Para a profissional, um dos principais problemas é a centralização da gerência de Saúde Indígena no Dsei de Governador Valadares (MG), que atende tanto as aldeias de Minas Gerais quanto do Espírito Santo. “Eles vêm aqui duas, três vezes por ano. A gente não tem um técnico de segurança nosso para avaliar as condições de trabalho”, prossegue.

Os Distritos Sanitários Especiais Indígena (Dsei’s) pertencem à Secretaria Especial de Saúde Indígena (Sesai), ligada ao Ministério da Saúde. Ao todo, são 34 Dseis em todo o Brasil.

Alda afirma que, em reunião com lideranças indígenas, o pedido de separação é unânime. “É também um ponto de vista dos caciques do Estado, das aldeias e das lideranças. É um consenso deles, que deveria haver um desmembramento”, reforça.

Wellington Moura Pego é Tupinikim e presidente do Conselho Municipal de Saúde de Aracruz. Ele afirma que a dependência do Dsei de Minas Gerais faz com que a assistência chegue ao Espírito Santo de maneira desfalcada, com a dificuldade de compra de medicamentos e curativos, por exemplo. “Até mesmo de combustível, porque chega até um certo nível do mês, ele para. Não tem mais recurso para abastecer os carros”, descreve, se referindo aos veículos que fazem o transporte de indígenas para a sede de Aracruz e Vitória.

Ana Salles/Ales

A falta de recursos atinge ainda a estrutura das Unidades de Saúde Indígenas, que são subdivididas entre as aldeias. “O material odontológico também acaba, e tem que ficar emprestando, ou fazendo barganha com outras instituições. É complicado”, diz Wellington.

Paulo Tupinikim, coordenador geral da Articulação dos Povos e Organizações Indígenas do Nordeste, Minas Gerais e Espírito Santo (Apoinme), reitera a falta de assistência provocada pela ligação ao distrito de Minas Gerais.

“Nós não sabemos nem qual é o valor de recurso que é destinado aqui pro Espírito Santo e, com isso, vem a falta de insumo, de medicamento, as unidades de saúde todas precárias, falta de mobiliário para as unidades”, enumera. Ele também defende a criação de um distrito sanitário local. “Mas isso depende muito de força política, né?”, questiona.

Tati Beling/Ales

Alda informa que cinco médicos atendem os povos indígenas de Aracruz. Além dela, em Caieiras Velha, há um profissional em Boa Esperança, Pau Brasil, Irajá e Comboios.

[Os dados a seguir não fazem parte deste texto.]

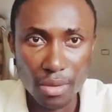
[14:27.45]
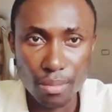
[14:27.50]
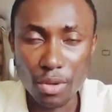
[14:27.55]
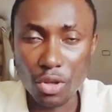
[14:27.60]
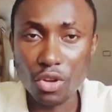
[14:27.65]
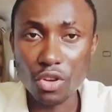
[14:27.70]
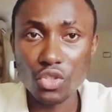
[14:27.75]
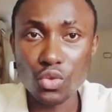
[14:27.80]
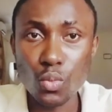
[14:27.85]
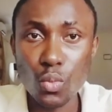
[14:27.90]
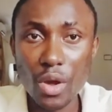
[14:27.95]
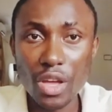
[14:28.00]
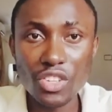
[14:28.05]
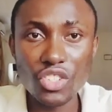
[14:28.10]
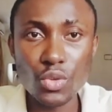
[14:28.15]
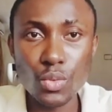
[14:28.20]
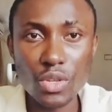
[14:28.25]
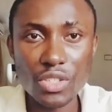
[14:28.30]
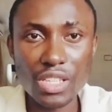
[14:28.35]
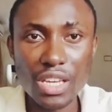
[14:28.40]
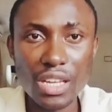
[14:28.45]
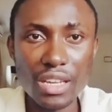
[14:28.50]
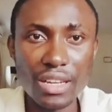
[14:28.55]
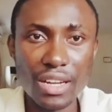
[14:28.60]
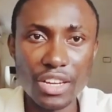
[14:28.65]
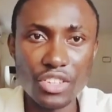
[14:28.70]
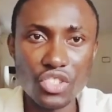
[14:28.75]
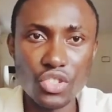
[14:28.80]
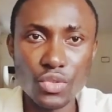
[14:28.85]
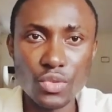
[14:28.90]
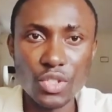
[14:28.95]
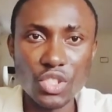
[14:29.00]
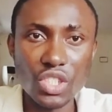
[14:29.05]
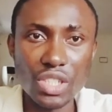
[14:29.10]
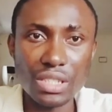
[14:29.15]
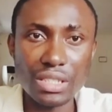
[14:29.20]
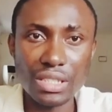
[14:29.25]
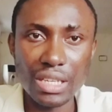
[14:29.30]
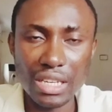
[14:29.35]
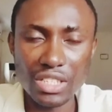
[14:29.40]
Because when she was killing her children,
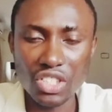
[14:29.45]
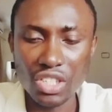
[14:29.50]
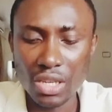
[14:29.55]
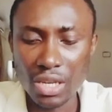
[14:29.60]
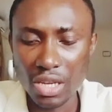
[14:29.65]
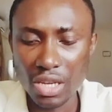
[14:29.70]
she said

“Todas aldeias têm as mesmas situações, os mesmos dilemas, as mesmas precariedades e as mesmas deficiências em relação à assistência e à humanização na saúde indígena […] A ‘melhorzinha’ que tem é a Irajá, porque foi reformada pela própria associação indígena do Irajá”, aponta.

Denúncias à Assembleia

Na última terça-feira (29), Alda e Wellington participaram de uma reunião virtual com a Comissão de Saúde da Assembleia Legislativa, apresentando os problemas para os parlamentares. “Eu fiz esse apelo, que não deixassem ficar só no papel, mas que também tomasse uma atitude real”, pontua Alda.

O deputado e presidente da comissão, Doutor Hércules (MDB), sugeriu que uma audiência seja realizada com a Secretaria de Estado da Saúde (Sesa), Ministério Público e membros dos conselhos estadual e municipal de Saúde. “Não tem sentido mais o Dsei não ser aqui no Espírito Santo. Isso é um absurdo”, criticou o parlamentar.

‘Não abro mão’

Alta relata ter passado por represálias administrativas após se posicionar a favor do desmembramento e acredita que pode ser demitida em breve. “É difícil você lutar contra um sistema, muito difícil (…) Mas eu não estou interessada se vão me mandar embora, eu não me importo com isso. Eu me importo com a boa qualidade, com a ética, com o bom atendimento, com a humanização da saúde e não abro mão de ser médica, não abro mão de gostar de gente, de me importar com gente. Não abro mão de lutar pela etnia indígena”, assevera.